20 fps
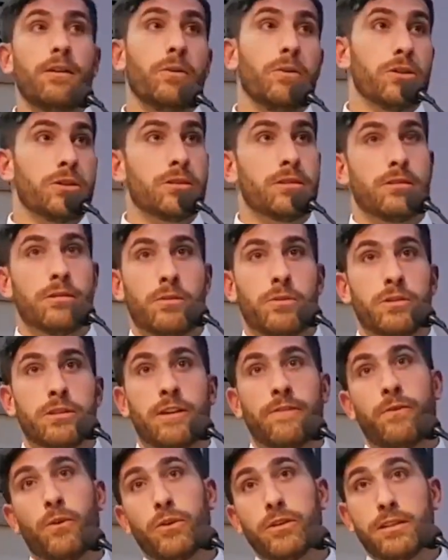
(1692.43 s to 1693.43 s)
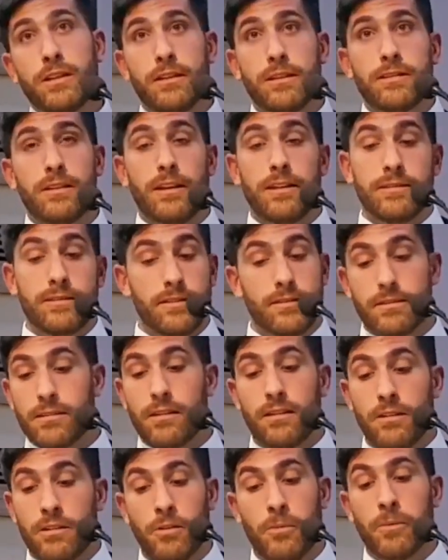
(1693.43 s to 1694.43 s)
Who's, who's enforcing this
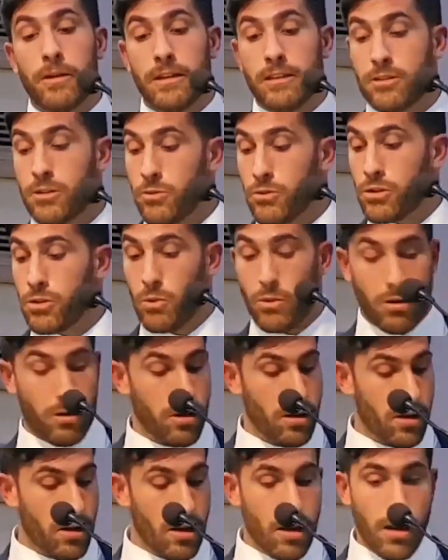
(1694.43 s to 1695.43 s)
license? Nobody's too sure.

- - -

> **Problem description**: Each line from the one holding "(1692.43 s to 1693.43 s)" through the last line of the records above must be duplicated exactly, and pictures must not be.

> **Response**:
(1692.43 s to 1693.43 s)
(1693.43 s to 1694.43 s)
Who's, who's enforcing this
(1694.43 s to 1695.43 s)
license? Nobody's too sure.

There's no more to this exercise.